**WORK INSTRUCTIONS**
Going line by line through the records below, write out everything starting with the line containing "Video frames at 15" and going on through the line containing "Transcript: Maybe Ward", exactly and inclusively. Pictures do not go in.
*** Begin section ***
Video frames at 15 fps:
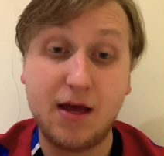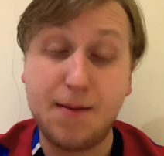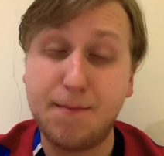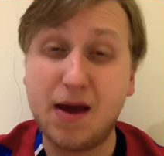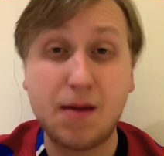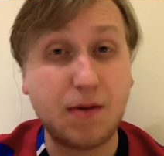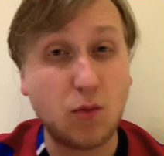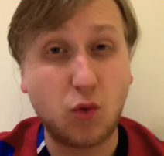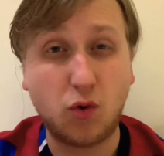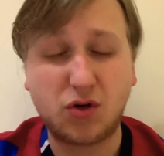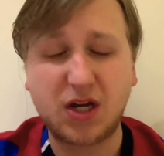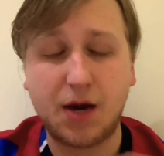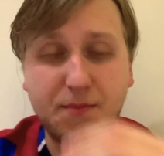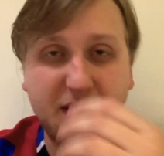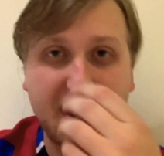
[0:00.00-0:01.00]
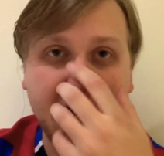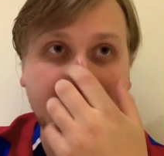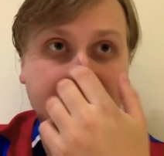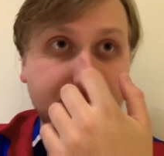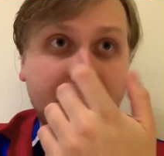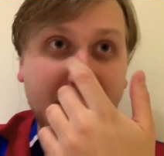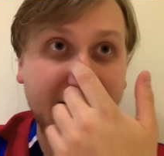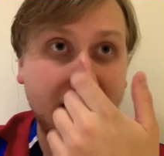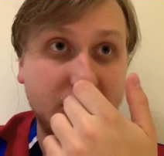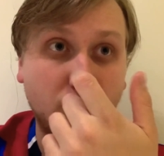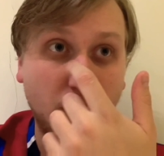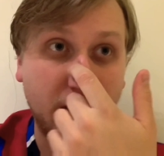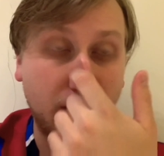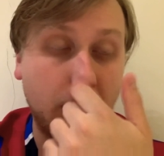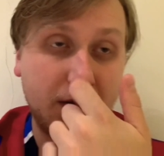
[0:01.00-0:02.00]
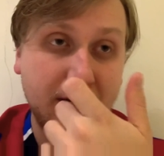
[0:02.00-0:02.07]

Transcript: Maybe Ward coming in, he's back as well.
*** End section ***
*** Begin section ***
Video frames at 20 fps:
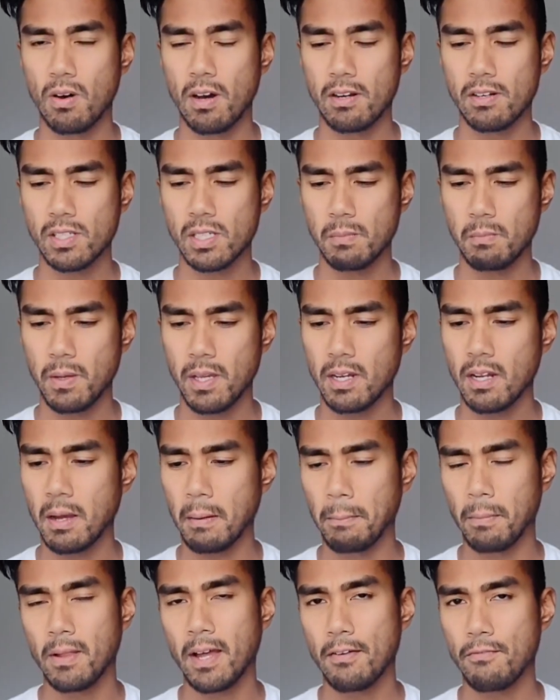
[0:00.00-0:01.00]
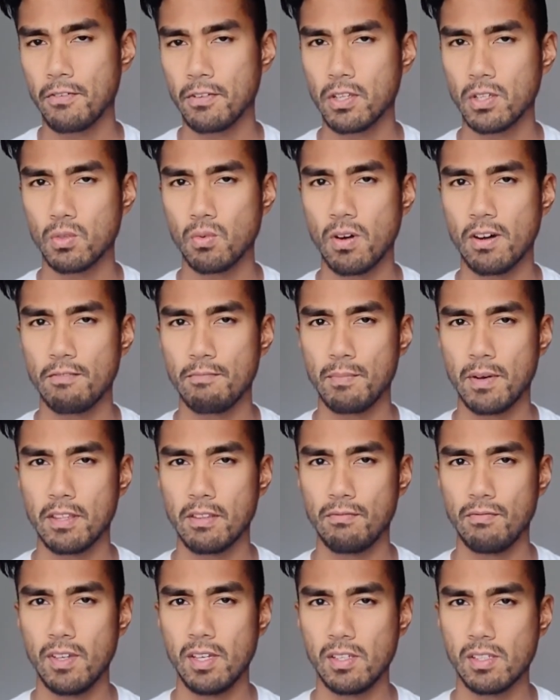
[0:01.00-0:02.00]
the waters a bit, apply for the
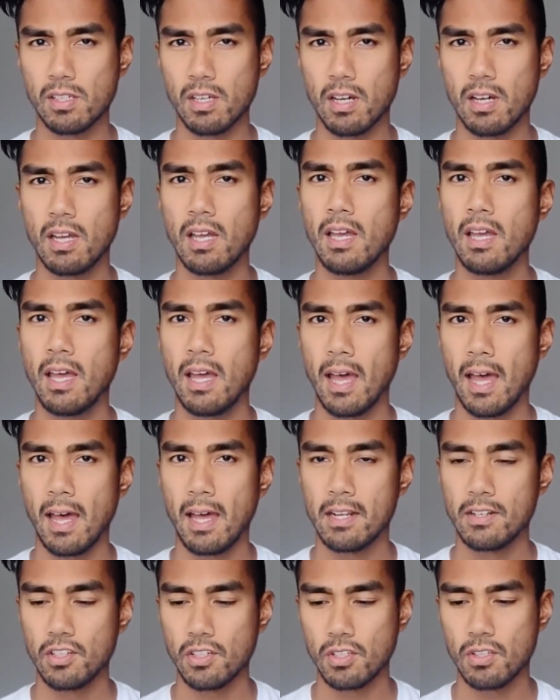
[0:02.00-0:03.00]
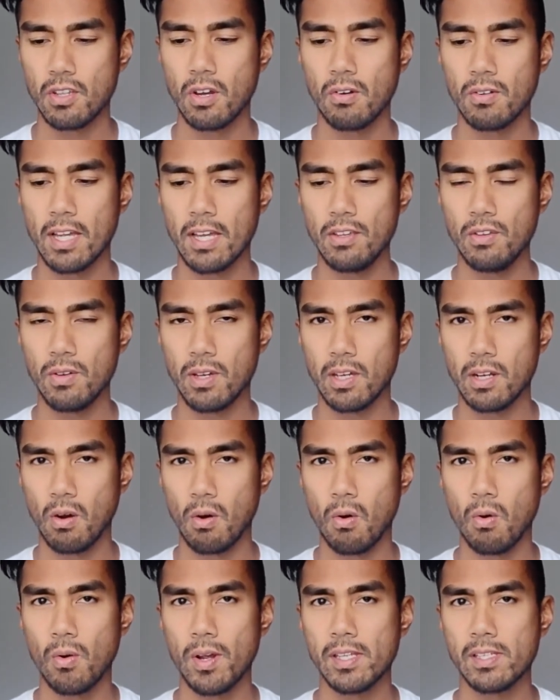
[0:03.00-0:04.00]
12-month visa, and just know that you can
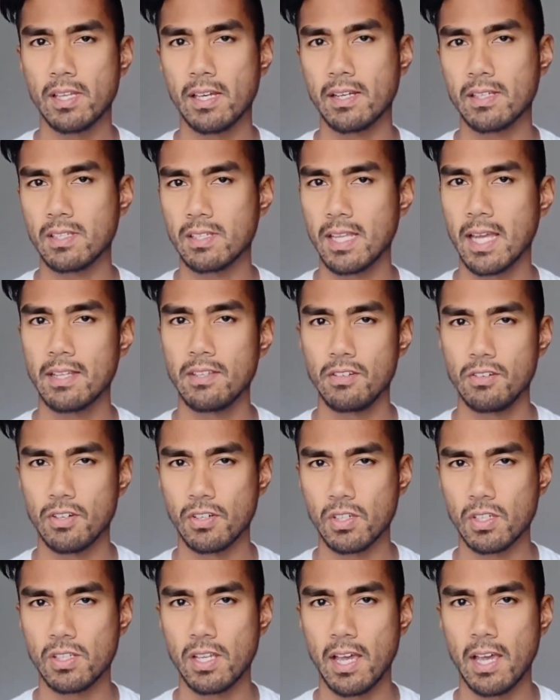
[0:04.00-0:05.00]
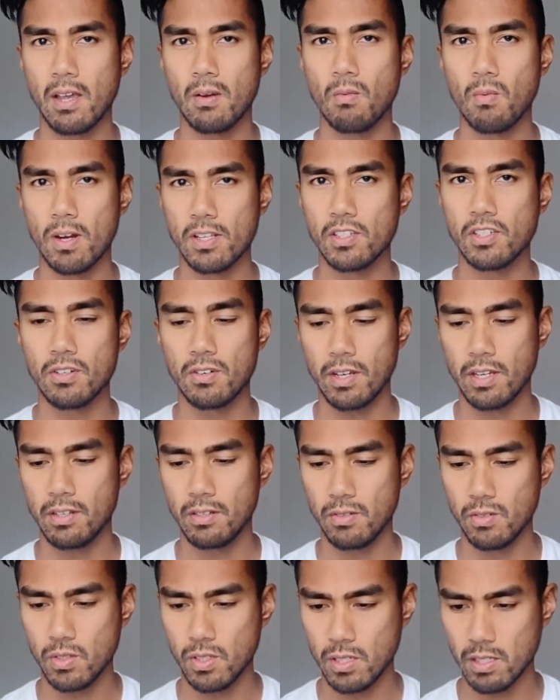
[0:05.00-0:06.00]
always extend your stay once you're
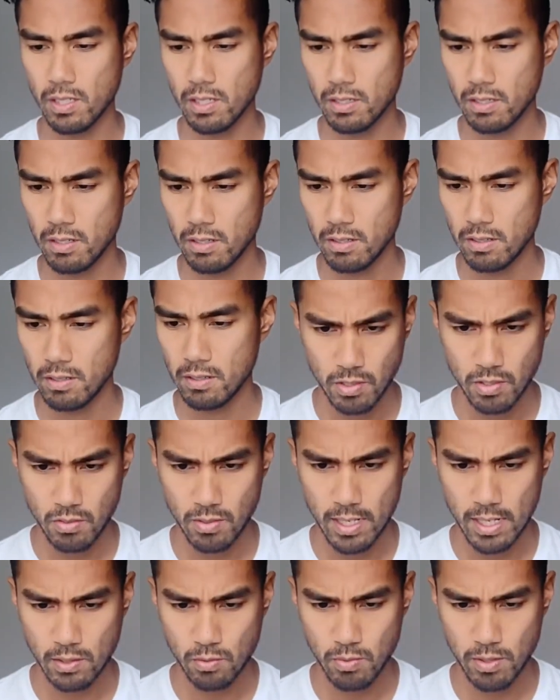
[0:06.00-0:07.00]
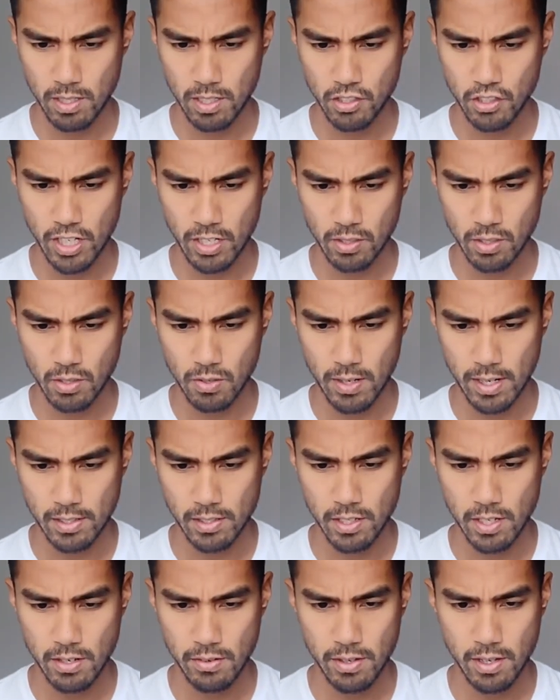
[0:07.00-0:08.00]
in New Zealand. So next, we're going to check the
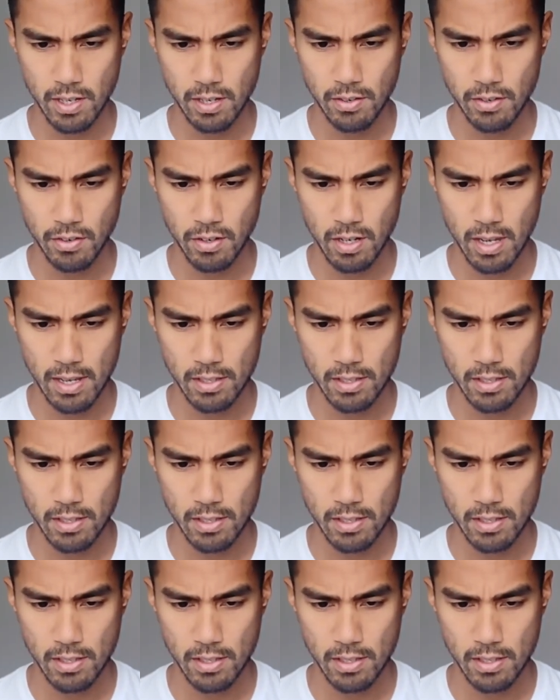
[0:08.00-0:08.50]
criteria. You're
*** End section ***
**RESPONSE**
Video frames at 15 fps:
[0:00.00-0:01.00]
[0:01.00-0:02.00]
[0:02.00-0:02.07]

Transcript: Maybe Ward coming in, he's back as well.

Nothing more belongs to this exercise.